Quando avevo 20 anni avevo lo stesso impulso dei ragazzi di 20 anni di adesso; a quell’età non avendo affitti da pagare o bollette vivi in un mondo ovattato, magari con in mano il bancomat di tuo padre e il desiderio di mirare all’arte “pura” o a esprimere te stesso.
Quando ho realizzato che questa doppia visione di me stesso era dannosa, mi sono chiesto se volessi fare l’artista o il professionista, perché sono due cose diverse. L’ho capito in fretta. Nel momento in cui mi davano commissioni su articoli di business o cose del genere, ho capito che dovevo trovare qualcosa che riassumesse tutto a livello simbolico.

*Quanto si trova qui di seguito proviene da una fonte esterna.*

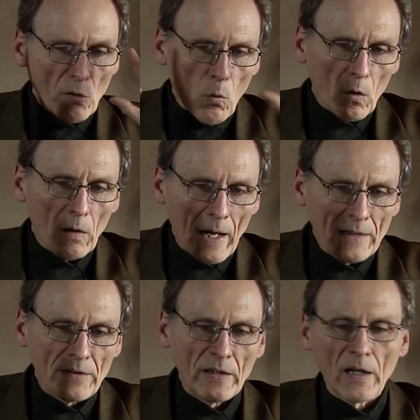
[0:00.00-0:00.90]
whole
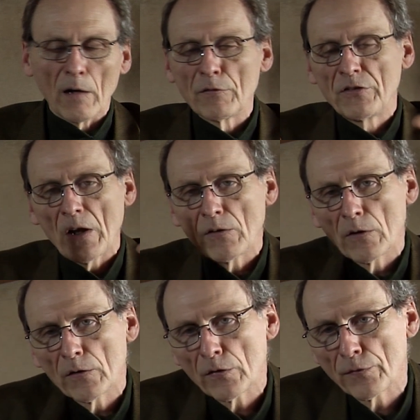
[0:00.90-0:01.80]
idea of
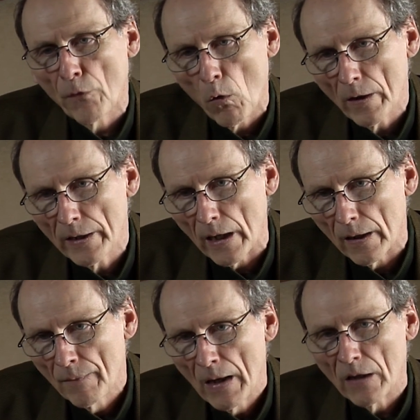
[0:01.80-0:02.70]
gender
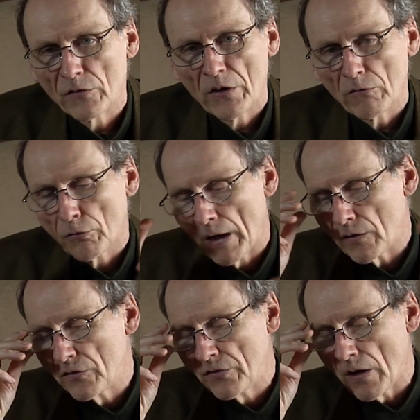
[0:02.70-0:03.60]
dysphoria and
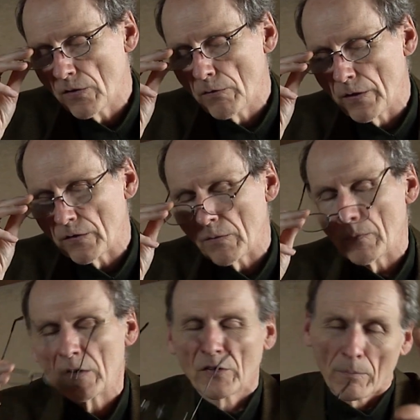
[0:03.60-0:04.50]

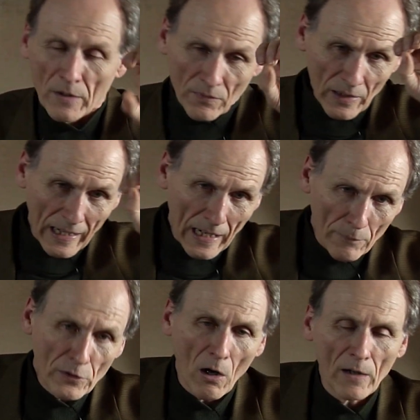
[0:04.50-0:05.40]
transgenderism, a subject that I
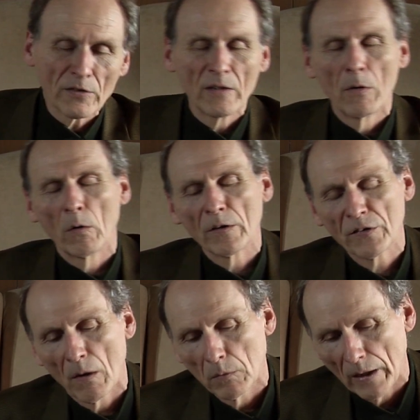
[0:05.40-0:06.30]
have talked to you about at
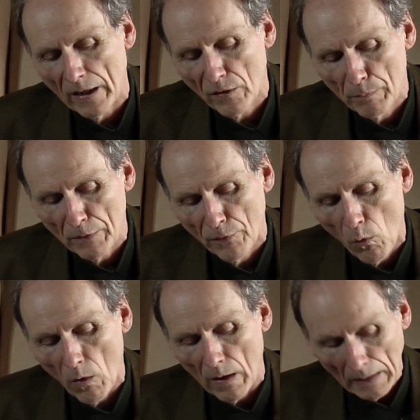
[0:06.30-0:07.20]
some length
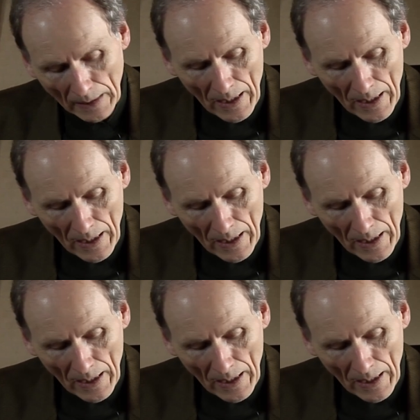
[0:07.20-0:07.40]
before.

Io faccio il mestiere dell’illustratore, se facessi qualcosa di personale e che non ha un committente come fruitore finale farei cose molto diverse e tirerei fuori cose sperimentali vedendo dove la cosa mi porta. La mia scelta è stata quella di essere un illustratore: mi va bene così, e mi piace molto. Altri miei colleghi hanno preferito una duplice veste ma per me sarebbe molto dannoso perché fare l’illustratore mi permette di avere a che fare con una molteplicità di clienti senza preclusioni. Io ho una visione molto pragmatica, molto “veneta”. Fare l’artista potrebbe portare a valutazioni anche di tipo personale nel considerare un lavoro ma nel mio caso non è così. Quando un lavoro arriva si prende e basta. Sono una persona per metà molto concreta e per metà, fortunatamente, molto creativa.

Per concludere: prima di questa intervista ti avrei definito con tre aggettivi: pragmatico, sintetico, disponibile.
Ci avrei preso?

Direi che ci hai azzeccato in pieno.